Breach of Statutory duty
 Mr. Langdon claims a breach of statutory duty under the Consumer
[Protection] Act No. 2 of 2018. Mrs. Khan Ramdhani submits that the Consumer Protection Act No. 2 of 2018 is not applicable to the case at bar in light of the Hague Protocol. The court accepts that the Consumer Protection Act is not applicable as the Act was not in force at the time of this alleged incident. The cause of action arose in December 2018 prior to the enactment of the Consumer Protection Act on 1st July 2020. The Act does not act retroactively and is therefore inapplicable to the facts of this case.
 The court accepts that the provisions of Article 22 of the Hague Protocol restricting an award of damages based on weight does not apply to carryon luggage. It would lead to absurdity if compensation for loss of a carry-on luggage in which travellers’ most valuables are kept would be compensated on weight per kilogram, which Counsel for the airline estimates at USD $2.35 or EC$6.35 .
 The court notes the airline’s offer for compensation in the sum of $4,258.60. Mr. Langdon claims for the loss of his watch valued at USD $7,000.00 equivalent to ECD $19,018.30 together with legal fees incurred and costs. In support of his claim for the value of the watch, he exhibits an appraisal of the watch dated 13th December 2016, some 2 years before the incident on 20th December 2018.
 An appraisal merely provides a monetary value of an item which can sometimes be lower or higher than the market value at the time of destruction or loss. Mr. Langdon did not provide evidence of the estimated current value of the watch at the time of the loss. The onus always lies on the claimant to prove special damages as pleaded. The court in the absence of evidence cannot speculate.
 The court having viewed the evidence is not convinced that Mr. Langdon should be compensated for the full 2016 appraised value of the watch. The normal wear and tear may have affected the value of the watch of the same model in production as well as the market value of an upgraded version, at the time of the loss.
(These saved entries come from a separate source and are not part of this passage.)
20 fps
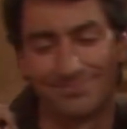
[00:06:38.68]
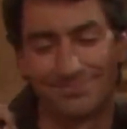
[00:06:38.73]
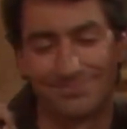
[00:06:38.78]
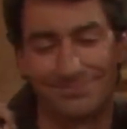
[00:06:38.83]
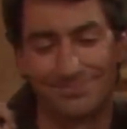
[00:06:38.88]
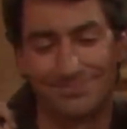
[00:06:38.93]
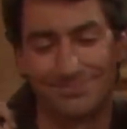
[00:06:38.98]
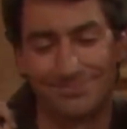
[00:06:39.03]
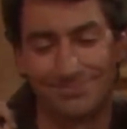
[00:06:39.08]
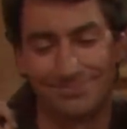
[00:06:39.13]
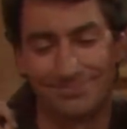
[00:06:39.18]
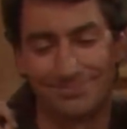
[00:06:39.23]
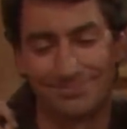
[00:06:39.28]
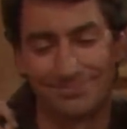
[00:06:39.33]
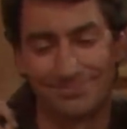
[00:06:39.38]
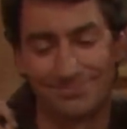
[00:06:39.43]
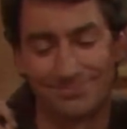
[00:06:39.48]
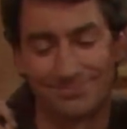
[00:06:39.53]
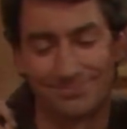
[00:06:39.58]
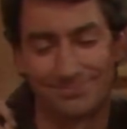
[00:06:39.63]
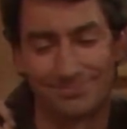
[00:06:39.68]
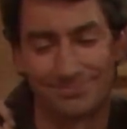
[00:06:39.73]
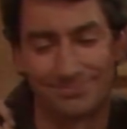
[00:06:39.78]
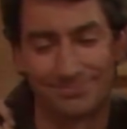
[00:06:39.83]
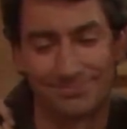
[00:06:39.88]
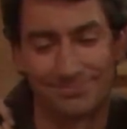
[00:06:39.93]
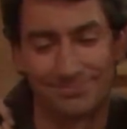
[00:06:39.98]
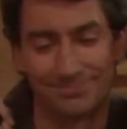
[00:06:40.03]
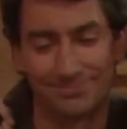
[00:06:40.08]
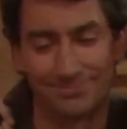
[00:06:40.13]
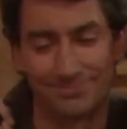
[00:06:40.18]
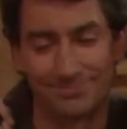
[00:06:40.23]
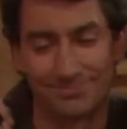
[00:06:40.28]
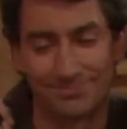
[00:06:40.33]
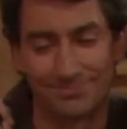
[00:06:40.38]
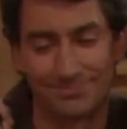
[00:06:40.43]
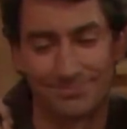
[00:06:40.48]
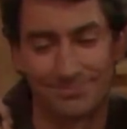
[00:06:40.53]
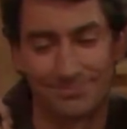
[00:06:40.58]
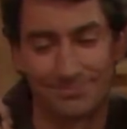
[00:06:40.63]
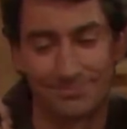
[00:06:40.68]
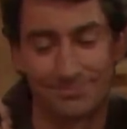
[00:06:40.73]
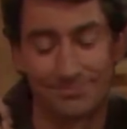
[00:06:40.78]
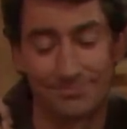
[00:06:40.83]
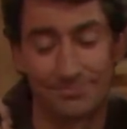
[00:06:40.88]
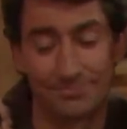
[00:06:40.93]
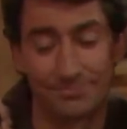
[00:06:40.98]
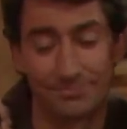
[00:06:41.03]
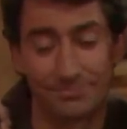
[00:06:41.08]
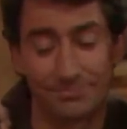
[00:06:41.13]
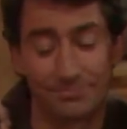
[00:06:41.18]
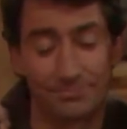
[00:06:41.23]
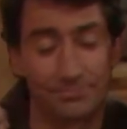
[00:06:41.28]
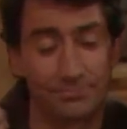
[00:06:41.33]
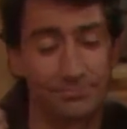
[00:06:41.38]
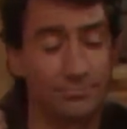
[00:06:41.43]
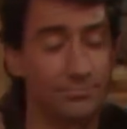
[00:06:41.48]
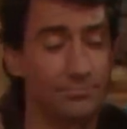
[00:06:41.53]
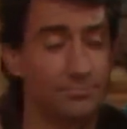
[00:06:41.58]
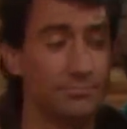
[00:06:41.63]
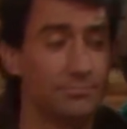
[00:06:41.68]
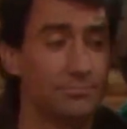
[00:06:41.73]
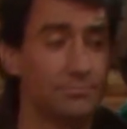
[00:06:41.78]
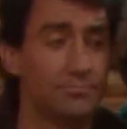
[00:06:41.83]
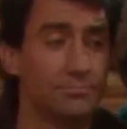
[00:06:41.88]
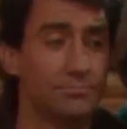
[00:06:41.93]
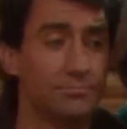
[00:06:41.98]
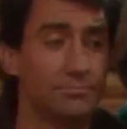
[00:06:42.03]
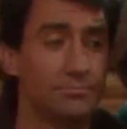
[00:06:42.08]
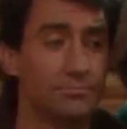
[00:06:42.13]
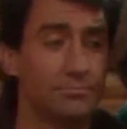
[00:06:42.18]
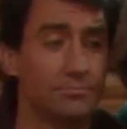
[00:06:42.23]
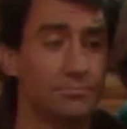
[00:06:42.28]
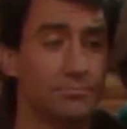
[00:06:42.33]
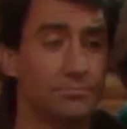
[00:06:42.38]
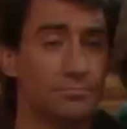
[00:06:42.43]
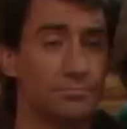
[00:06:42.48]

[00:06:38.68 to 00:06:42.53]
(not speaking)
Depreciation and useful years are factors to be taken into consideration.
 The court in a case where the loss is established but the evidence to substantiate the loss is lacking can make a nominal award which is not out of scale. In the circumstances, the court makes an award on a depreciated value of the watch by twenty percent (20%). The court is of the view that Mr. Langdon as a frequent traveller was fifty percent (50%) contributory negligent in leaving his valuable watch in his carry-on. In the circumstances the court makes an award in the sum of $7607.32 i.e. ($19,018.30 x 20% = $15,214.64÷2).
 For the foregoing reasons,
1. Judgment is entered in favour of the claimant in the sum of $7,607.32.
with interest at the rate of 6% from the date of judgment until payment in full.
2. Prescribed Costs in the sum $1,141.10 pursuant to CPR 65.5.